The cabinet convened for the photo on Oct. 1, days after the power brokers of the country’s governing Liberal Democratic Party selected Mr. Ishiba as the country’s new leader. His office released an altered version of the photograph later in the week, after some social media users criticized it as sloppy.

“The government has made slight alterations not only in the specific photo but also in past photos, as those will be kept as mementos” by the people who appeared in them, Yoshimasa Hayashi, the chief cabinet secretary, told reporters on Monday.

That provided instant fodder for Mr. Ishiba’s critics. An opposition lawmaker, Ichiro Ozawa, said he saw the alteration as symptomatic of the L.D.P.’s general lack of transparency.

“They cover things up and don’t show the truth to the people,” he said on social media. “Do you still tolerate their fake politics?”

Others, like Kumiko Suzuka, a former secretary for several Japanese lawmakers, were more accepting. In a post on her blog that detailed the various problems that had caused garments to fall awkwardly on some ministers, including Mr. Ishiba, she offered a possible explanation for why they may not have looked their sharpest. Many of them, she wrote, were previously minor L.D.P. figures who probably had not worn that level of formal attire in years.

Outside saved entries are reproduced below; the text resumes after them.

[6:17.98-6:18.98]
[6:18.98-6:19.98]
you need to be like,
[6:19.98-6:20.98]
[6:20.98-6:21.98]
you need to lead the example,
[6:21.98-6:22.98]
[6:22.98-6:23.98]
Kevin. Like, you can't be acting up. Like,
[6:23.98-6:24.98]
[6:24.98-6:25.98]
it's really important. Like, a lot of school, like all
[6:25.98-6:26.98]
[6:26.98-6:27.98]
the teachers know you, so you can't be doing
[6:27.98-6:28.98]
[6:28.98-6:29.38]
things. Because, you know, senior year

But Ms. Suzuka said in a phone interview on Tuesday that she didn’t mind that the government had manipulated an image plagued by too-baggy trousers and ill-fitting tailcoats.

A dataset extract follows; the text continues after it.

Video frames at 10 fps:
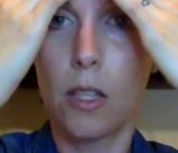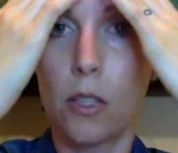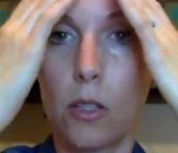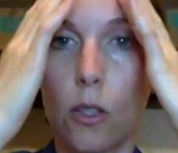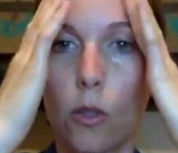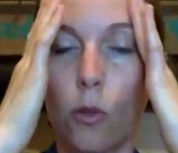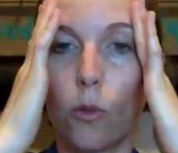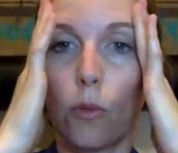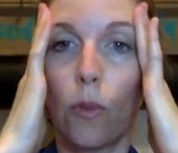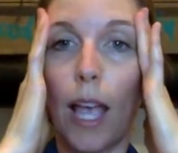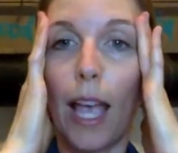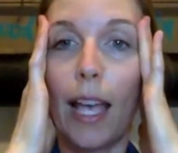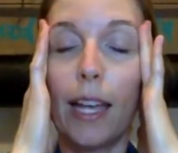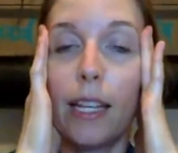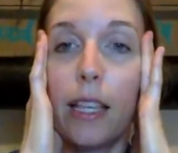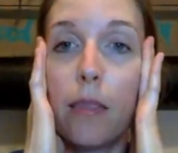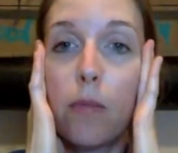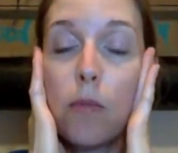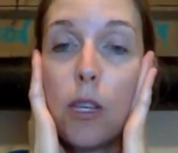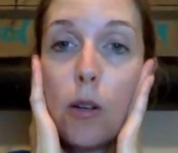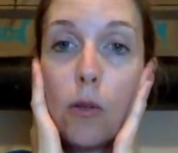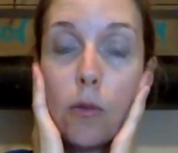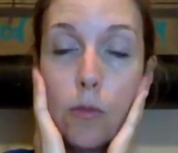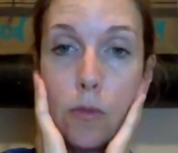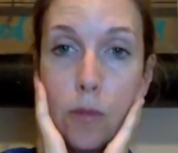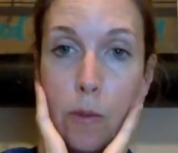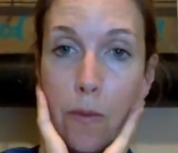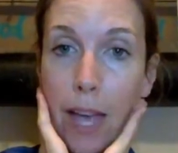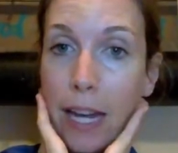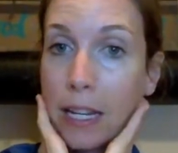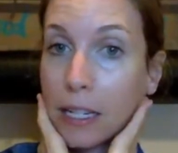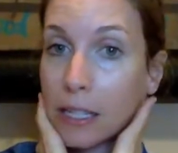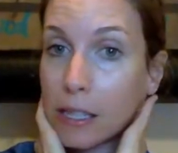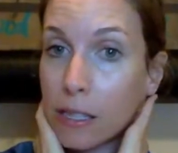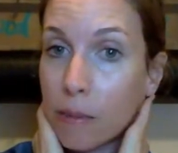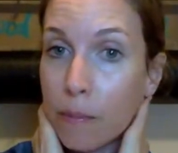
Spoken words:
So any, you know, lymphatics,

“I think alterations should be applied in order to keep the impression of cleanliness as it’s presented overseas as representative of Japanese people,” Ms. Suzuka said. She added that such touches can helpfully remove wrinkles or recolor gray hairs.

Sanae Takaichi, an L.D.P. politician who competed for the recent prime ministerial nomination, once described on her blog what it feels like to pose for such a picture.

In 2006, when Shinzo Abe, the new prime minister at the time, invited her to join his cabinet, she wrote that she only had about 15 minutes to change before a ceremony at the Imperial Palace and a photo shoot.

“I remember how hurried things were that day,” she wrote in the 2006 post. “But I was determined not to forget my original responsibilities, and to calmly carry out my duties.”